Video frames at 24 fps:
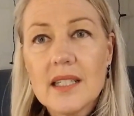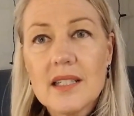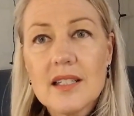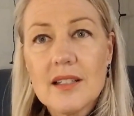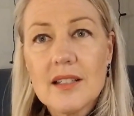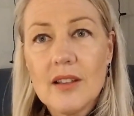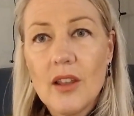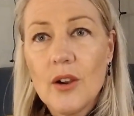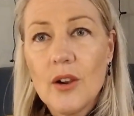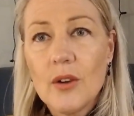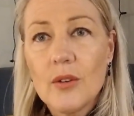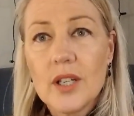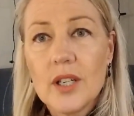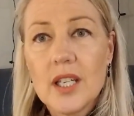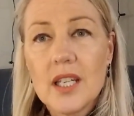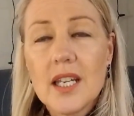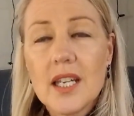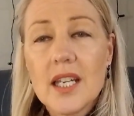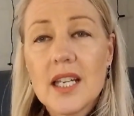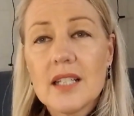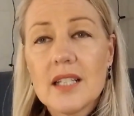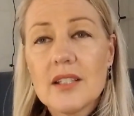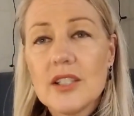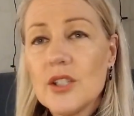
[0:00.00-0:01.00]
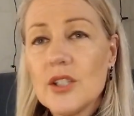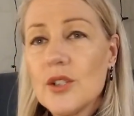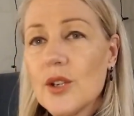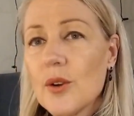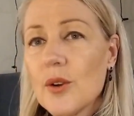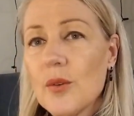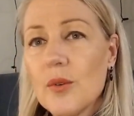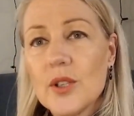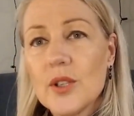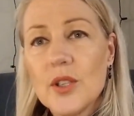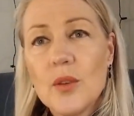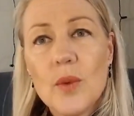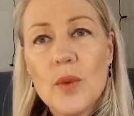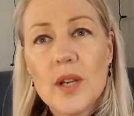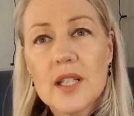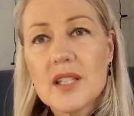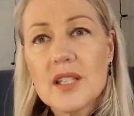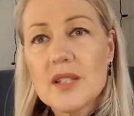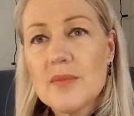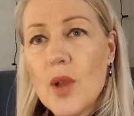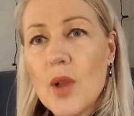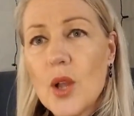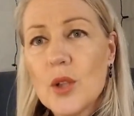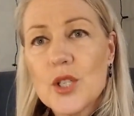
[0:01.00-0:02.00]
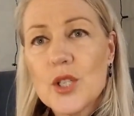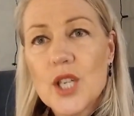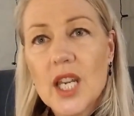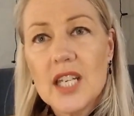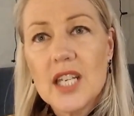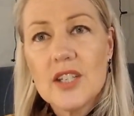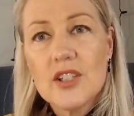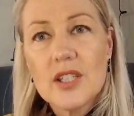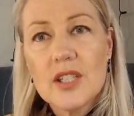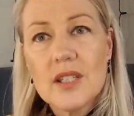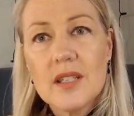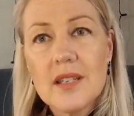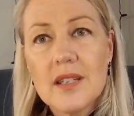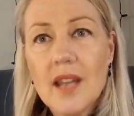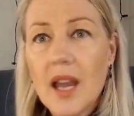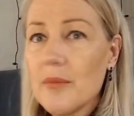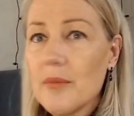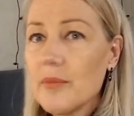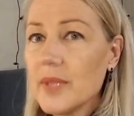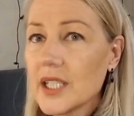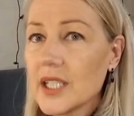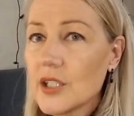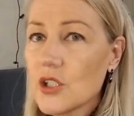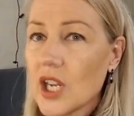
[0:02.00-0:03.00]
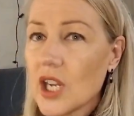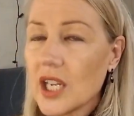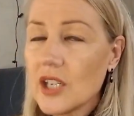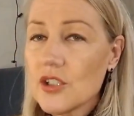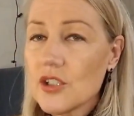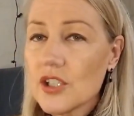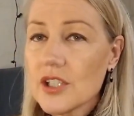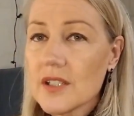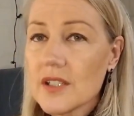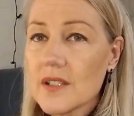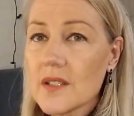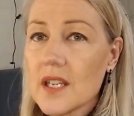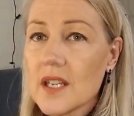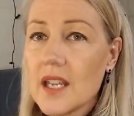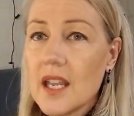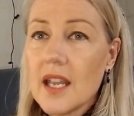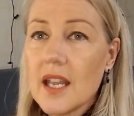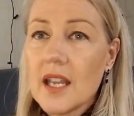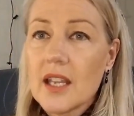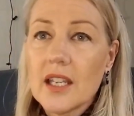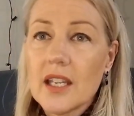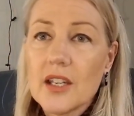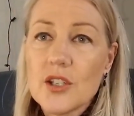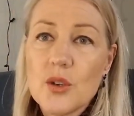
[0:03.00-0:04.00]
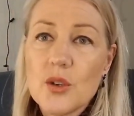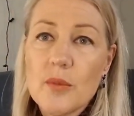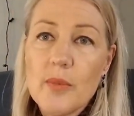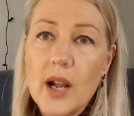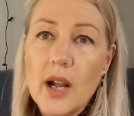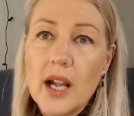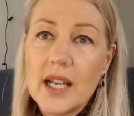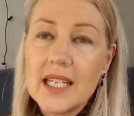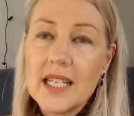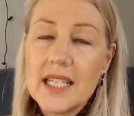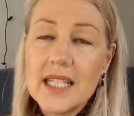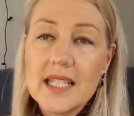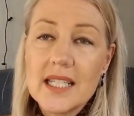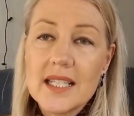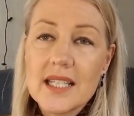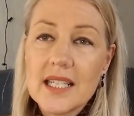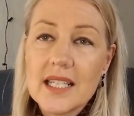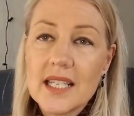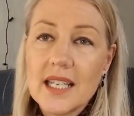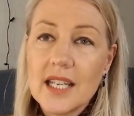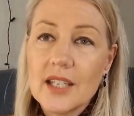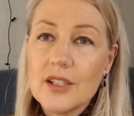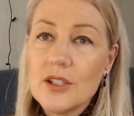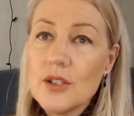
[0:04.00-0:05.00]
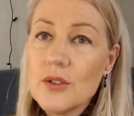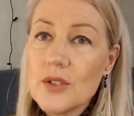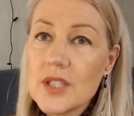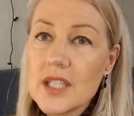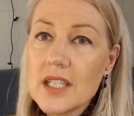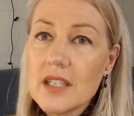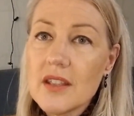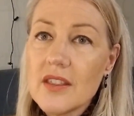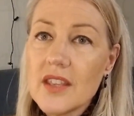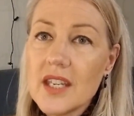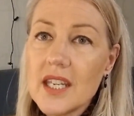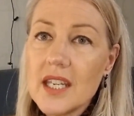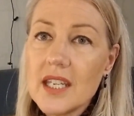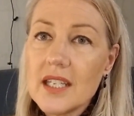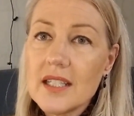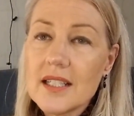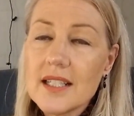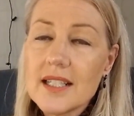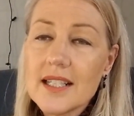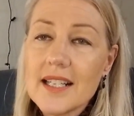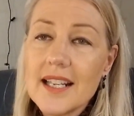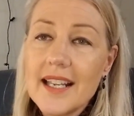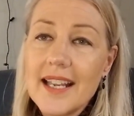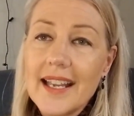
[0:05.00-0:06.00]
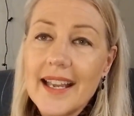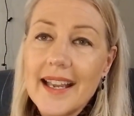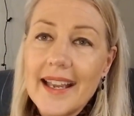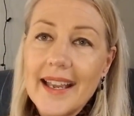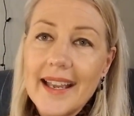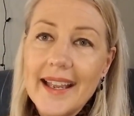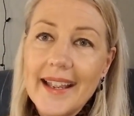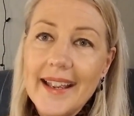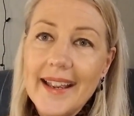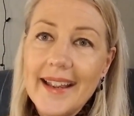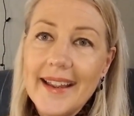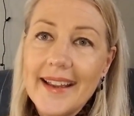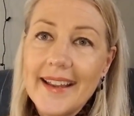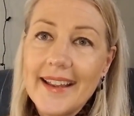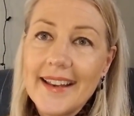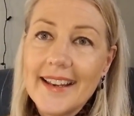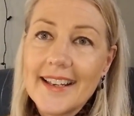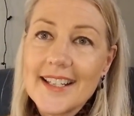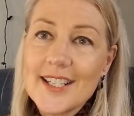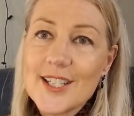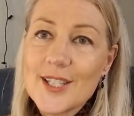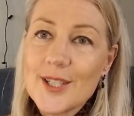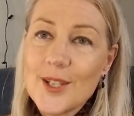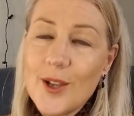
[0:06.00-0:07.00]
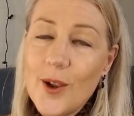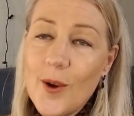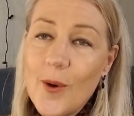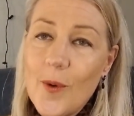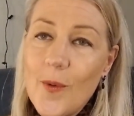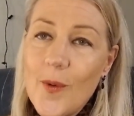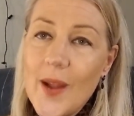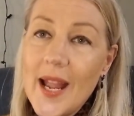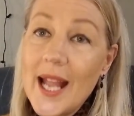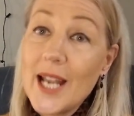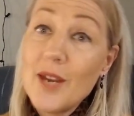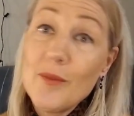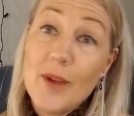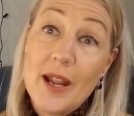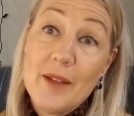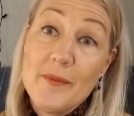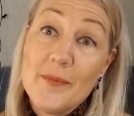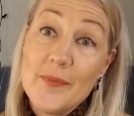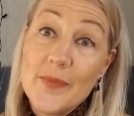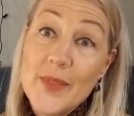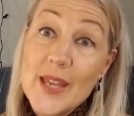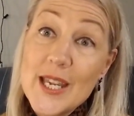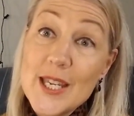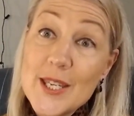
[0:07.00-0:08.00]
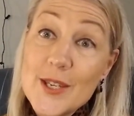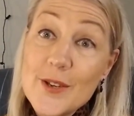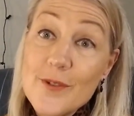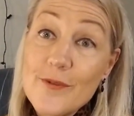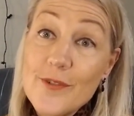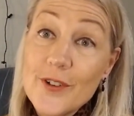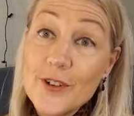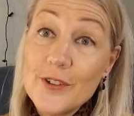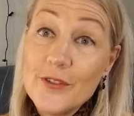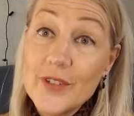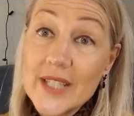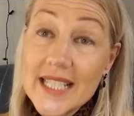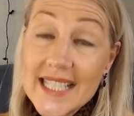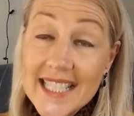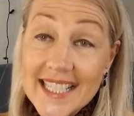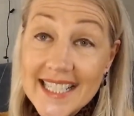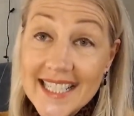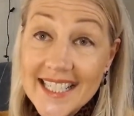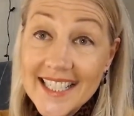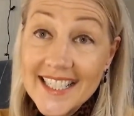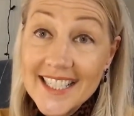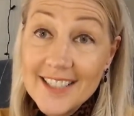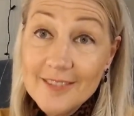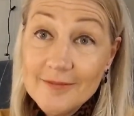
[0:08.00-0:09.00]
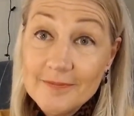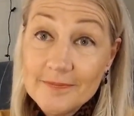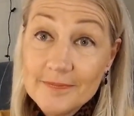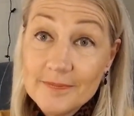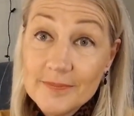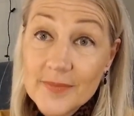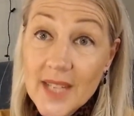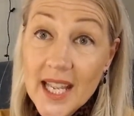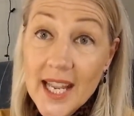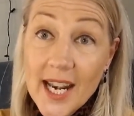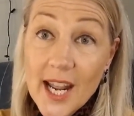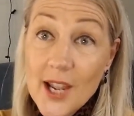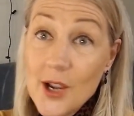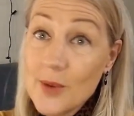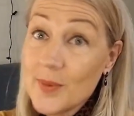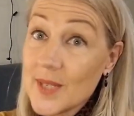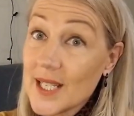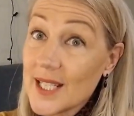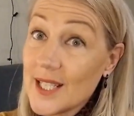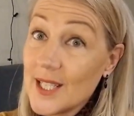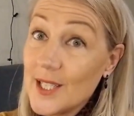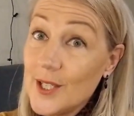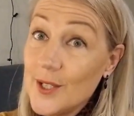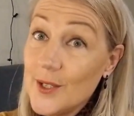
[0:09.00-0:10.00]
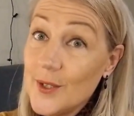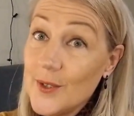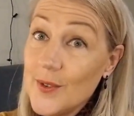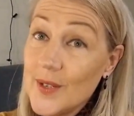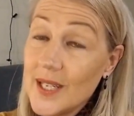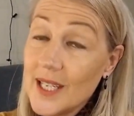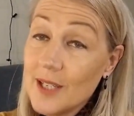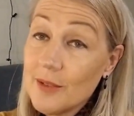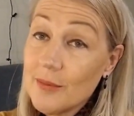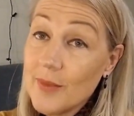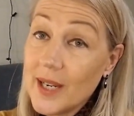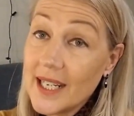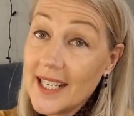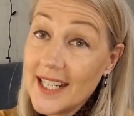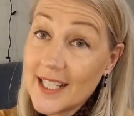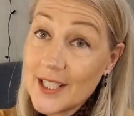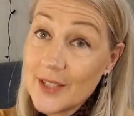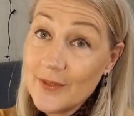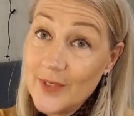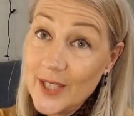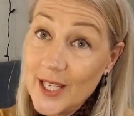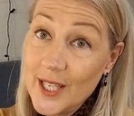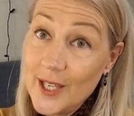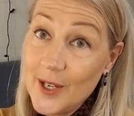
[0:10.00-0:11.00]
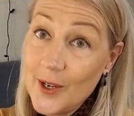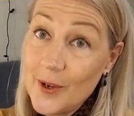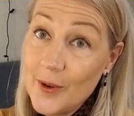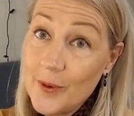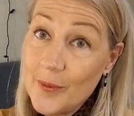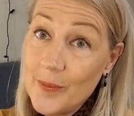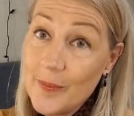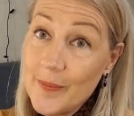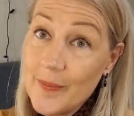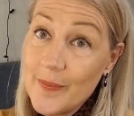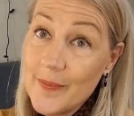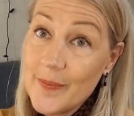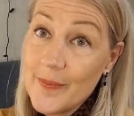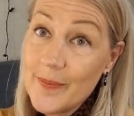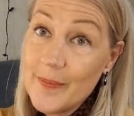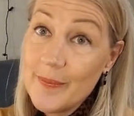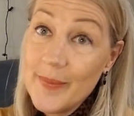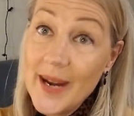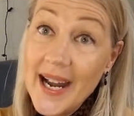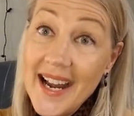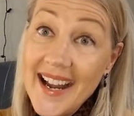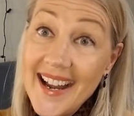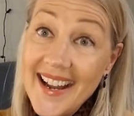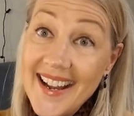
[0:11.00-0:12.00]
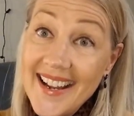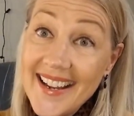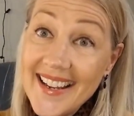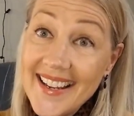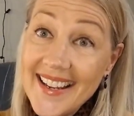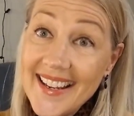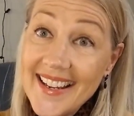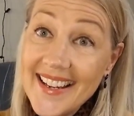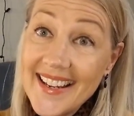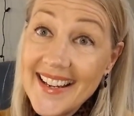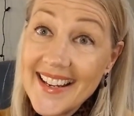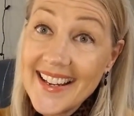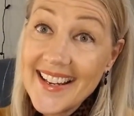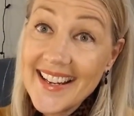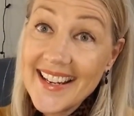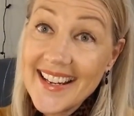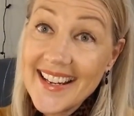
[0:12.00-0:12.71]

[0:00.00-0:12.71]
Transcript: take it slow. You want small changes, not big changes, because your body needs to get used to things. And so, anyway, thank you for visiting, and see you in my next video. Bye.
:::::
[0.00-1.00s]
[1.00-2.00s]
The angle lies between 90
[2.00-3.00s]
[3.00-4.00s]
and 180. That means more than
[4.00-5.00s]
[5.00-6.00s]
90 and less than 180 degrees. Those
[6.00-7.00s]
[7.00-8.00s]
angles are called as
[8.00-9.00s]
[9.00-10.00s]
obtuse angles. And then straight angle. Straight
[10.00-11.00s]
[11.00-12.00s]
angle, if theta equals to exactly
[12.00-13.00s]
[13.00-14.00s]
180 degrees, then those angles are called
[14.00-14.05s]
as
:::::
=== What is required ===
Transcribe, from the material above, the stretch starting at the line with "[0:00.00-0:01.00]" and ending at the line with "Transcript: take it", both included, exactly. Do not carry over pictures.

=== Answer space ===
[0:00.00-0:01.00]
[0:01.00-0:02.00]
[0:02.00-0:03.00]
[0:03.00-0:04.00]
[0:04.00-0:05.00]
[0:05.00-0:06.00]
[0:06.00-0:07.00]
[0:07.00-0:08.00]
[0:08.00-0:09.00]
[0:09.00-0:10.00]
[0:10.00-0:11.00]
[0:11.00-0:12.00]
[0:12.00-0:12.71]

[0:00.00-0:12.71]
Transcript: take it slow. You want small changes, not big changes, because your body needs to get used to things. And so, anyway, thank you for visiting, and see you in my next video. Bye.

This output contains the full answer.